Tag Archives: hydroelectric plants

Western Mindanao business leaders outline concerns

BusinessWeek Mindanao
Posted August 29, 2010

The concerns, which were deemed needed to improve the business climate in Zamboanga Peninsula, as well as in the three island provinces of Basilan, Sulu, and Tawi-Tawi, were outlined in a resolution drafted at the end here last Aug. 27 of the two-day 6th Zamboanga Peninsula Business Conference.

The four-page resolution was submitted to Tourism Secretary Alberto A. Lim, who represented President Benigno Simeon C. Aquino III during the conference.

“We want the President to order his Cabinet to look at these pressing issues,” Edgar M. Bagarinao, Philippine Chamber of Commerce, Inc. regional governor for Western Mindanao, said in an interview over the weekend.

On the need to improve the region’s electricity supply, the resolution said “the key strategy for regional development, as identified by the Zamboanga Peninsula Business Council, is the inclusion of the region in the priority areas for the development of new alternative energy sources through the use of any of a number of new, clean and renewable energy technologies such as windmills, solar cells, hydro-dams, and wave current generators.”

The entire Mindanao island has just emerged from a crippling power shortage in the first half that involved power outages that stretched for most of the working hours. The problem eased with the end last June of the prolonged dry spell and the filling up of dams that power hydroelectric plants, which meet half of the entire island’s power needs.

As of yesterday, however, Mindanao still had thin reserves of just 51 megawatts, according to the Web site of the National Grid Corporation of the Philippines.
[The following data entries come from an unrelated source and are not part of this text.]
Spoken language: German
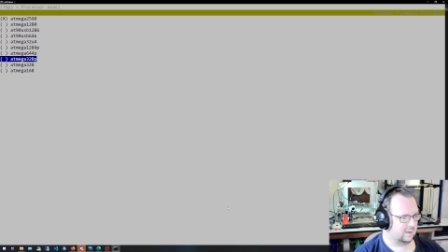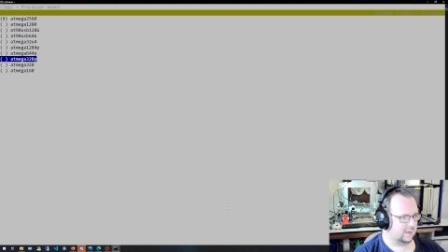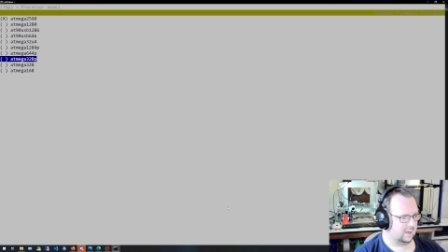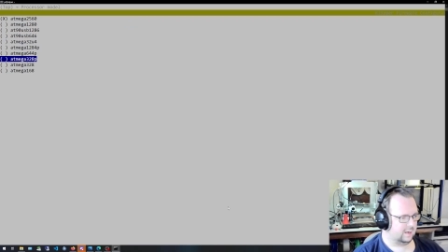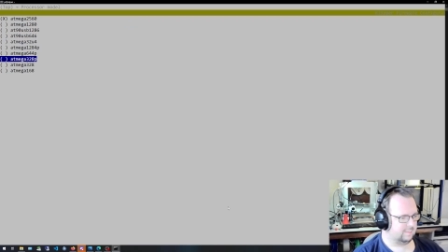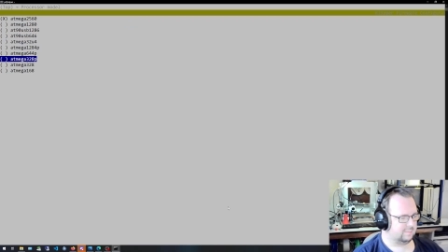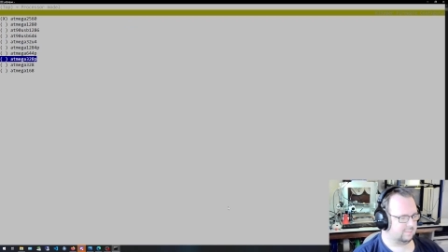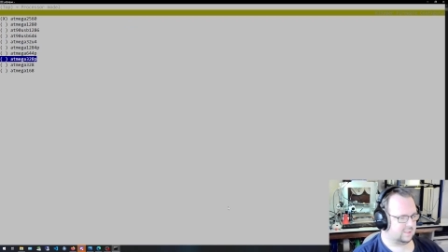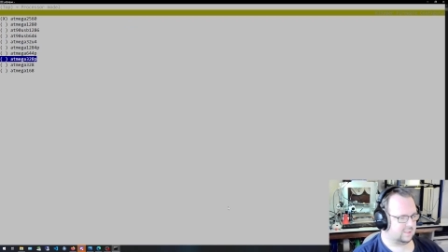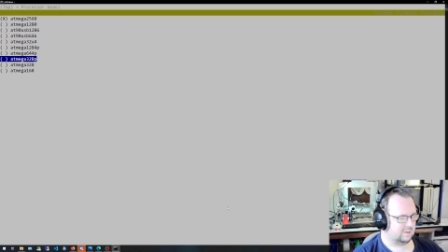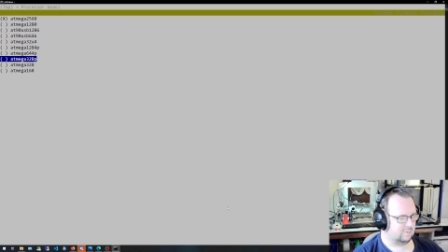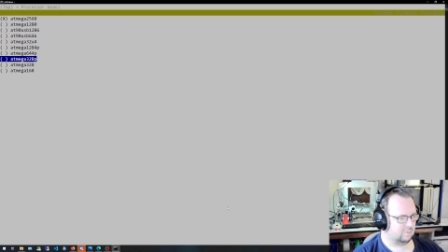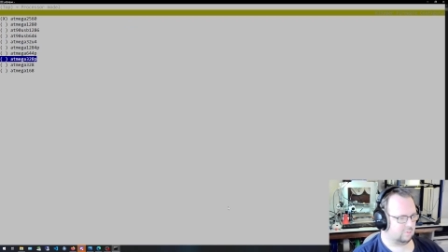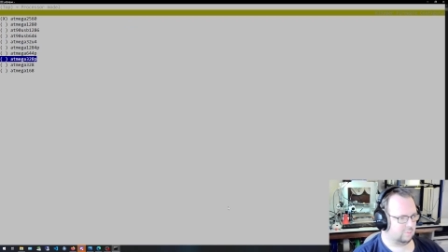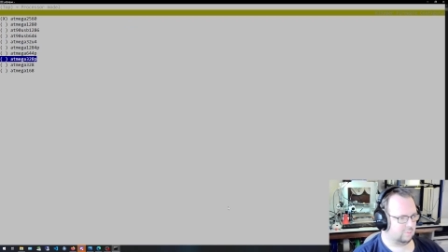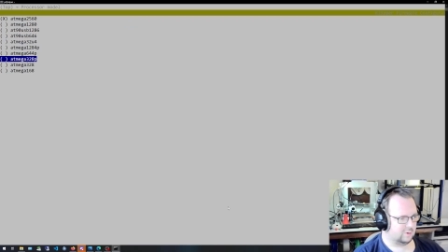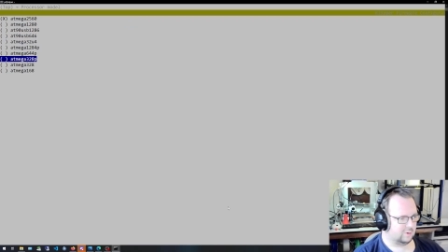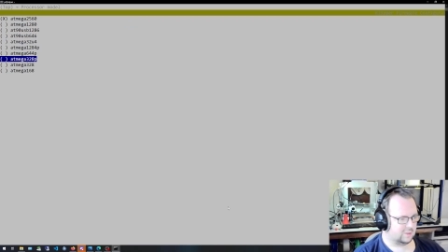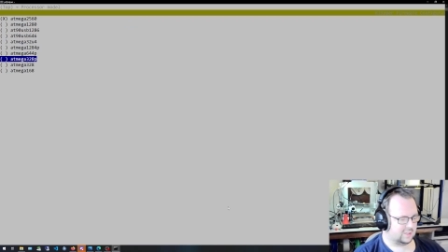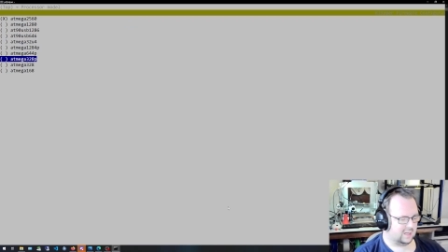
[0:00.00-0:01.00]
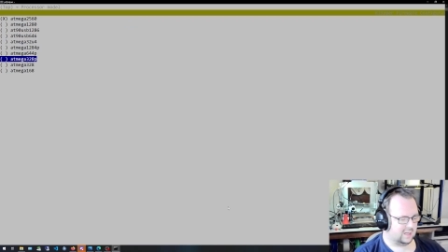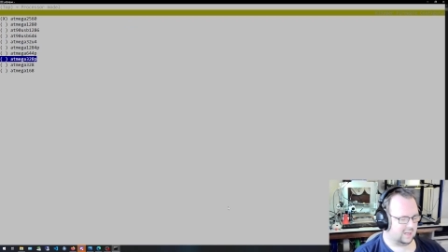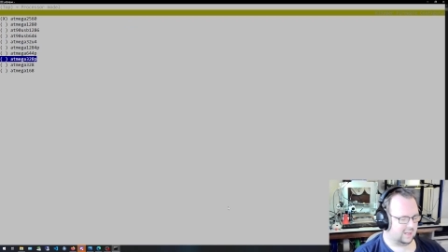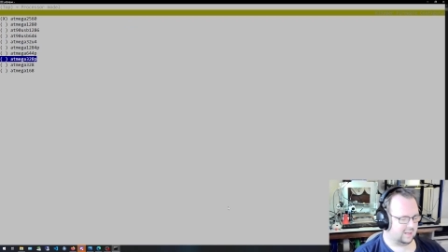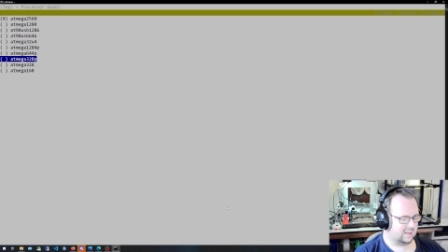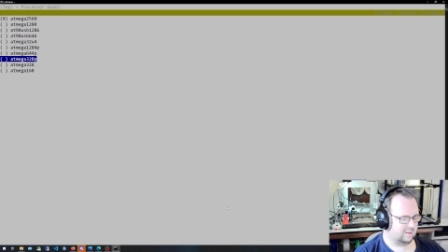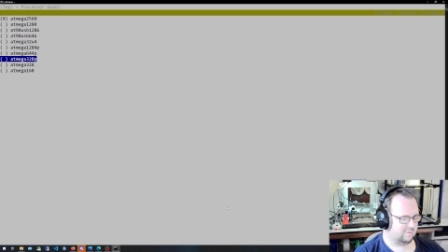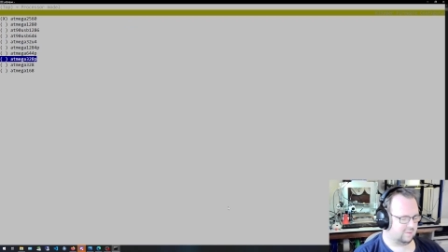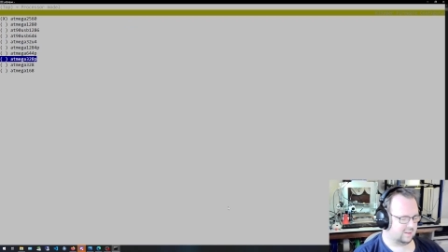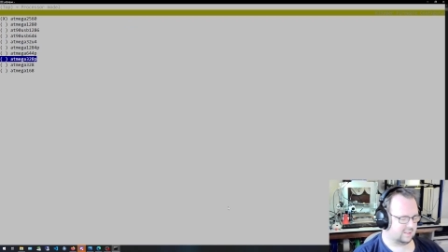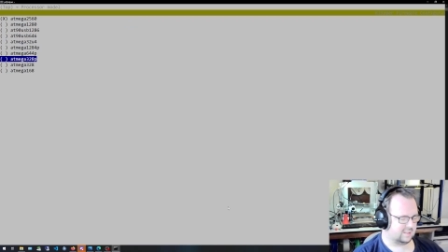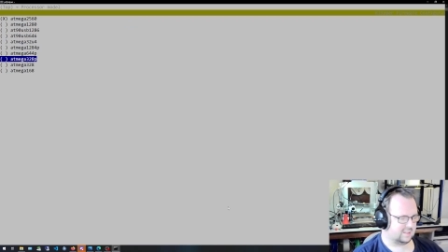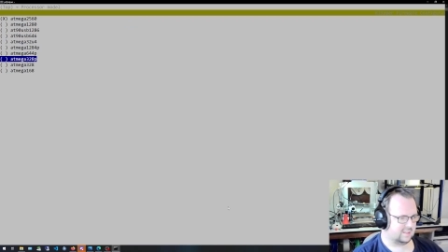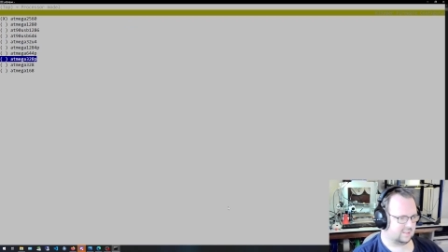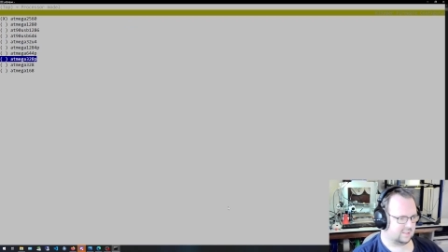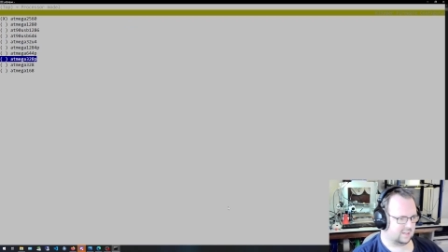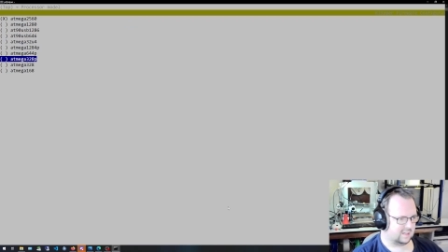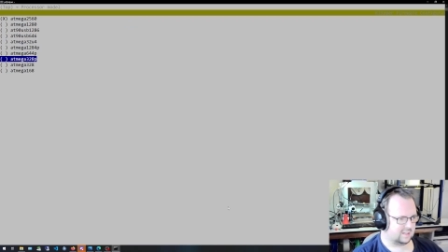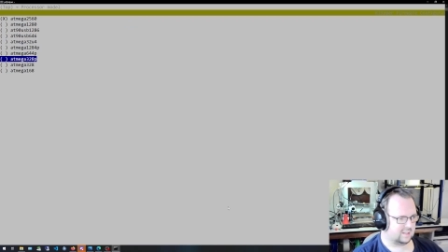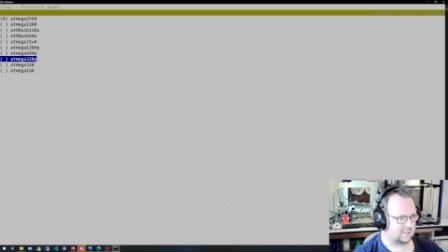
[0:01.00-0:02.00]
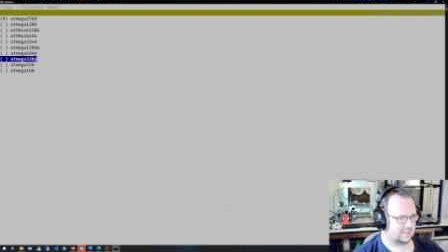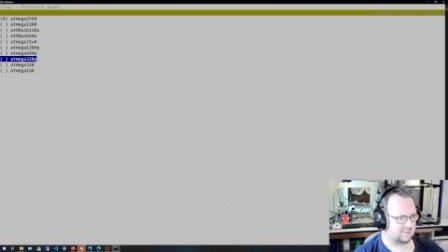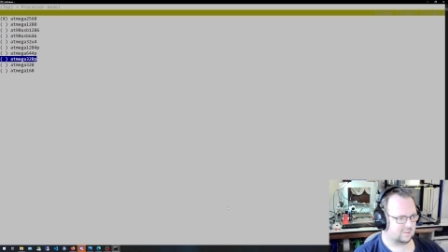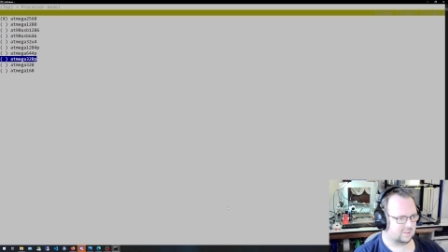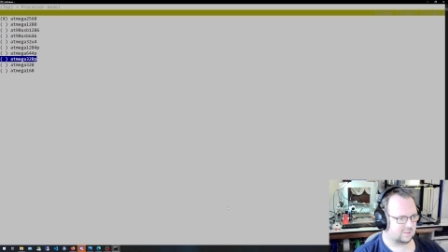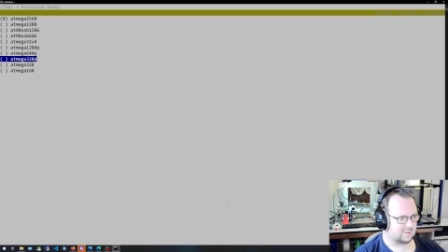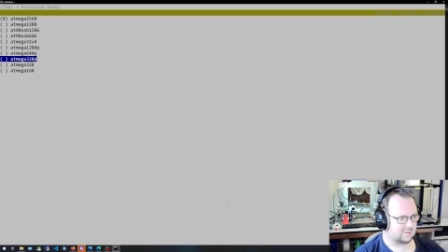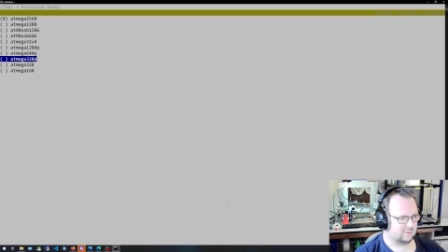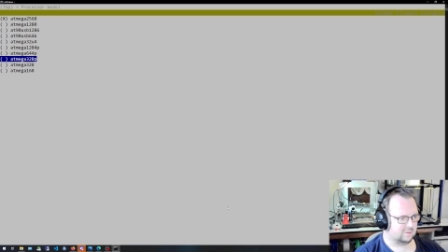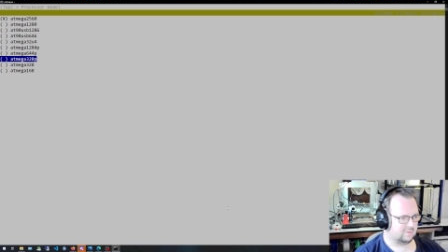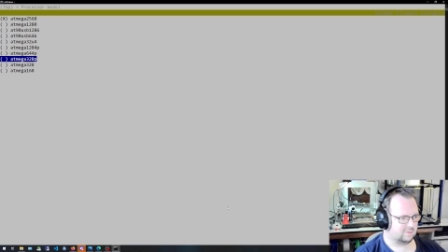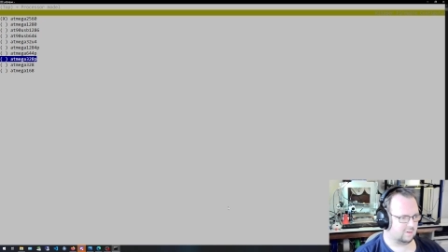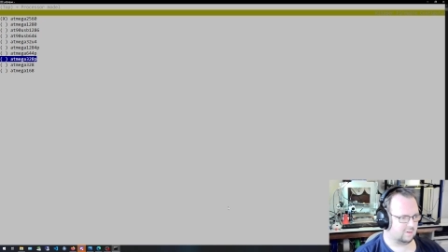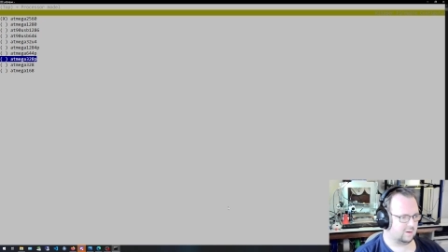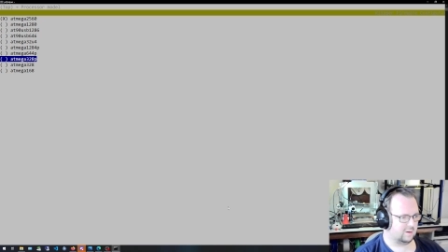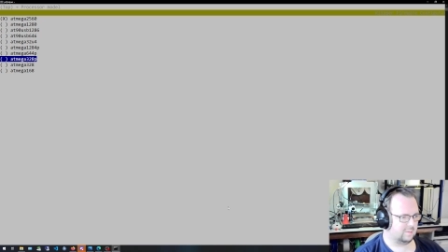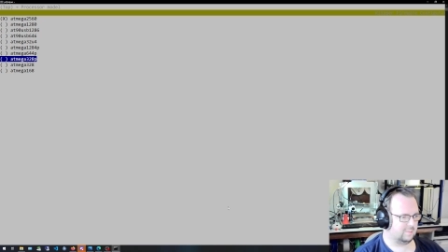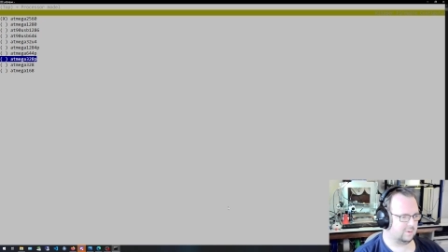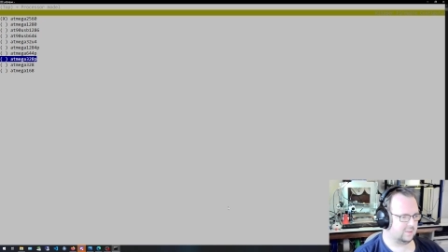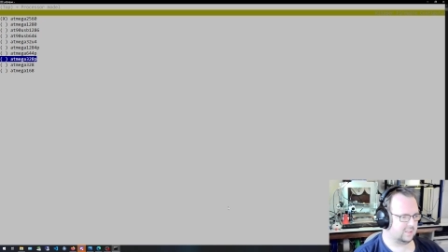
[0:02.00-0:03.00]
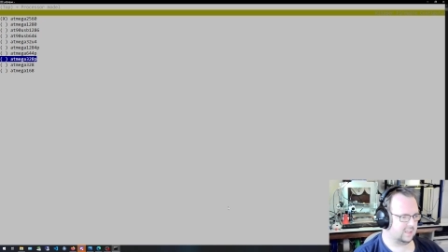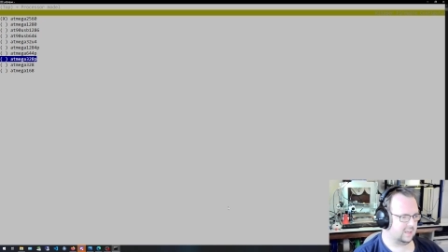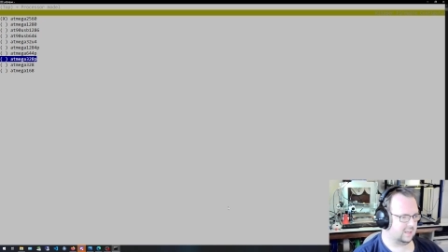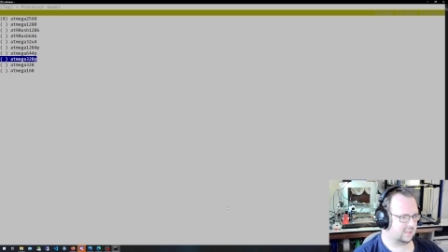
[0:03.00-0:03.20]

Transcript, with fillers: MCU-Modell, hätte ich fast gesagt, also das Controller-Modell.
The resolution also stressed the need to consult businesses on steps to resolve the decades-old secessionist problem. This, as a deal Malacañang had proposed to the Moro Islamic Liberation Front in 2008 fell through amid an outcry over the inclusion of predominantly Christian areas in an expanded autonomous Muslim region.

“Zamboanga Peninsula… has, time and again, been plunged into crisis due to the constant and incessant demand of the parties to the peace process to include the region in its entirety, or parts of it, in efforts to either expand an existing autonomous region or be included as an integral part of a new and expanded homeland for a specific segment of Filipino society,” the resolution read.

“The business community is the first victim of these resulting crises; it drives away tourists and investors, thereby resulting in the loss of business opportunities in the region. Questions of ancestral domain claims and similar demands likewise endanger the security of current and future investments in the region.”

The resolution also pressed the government “to look into the competitiveness of Zamboanga Peninsula routes… by strictly regulating and… lowering exorbitant rates levied by shipping cartels and/or monopolies of existing route operators.”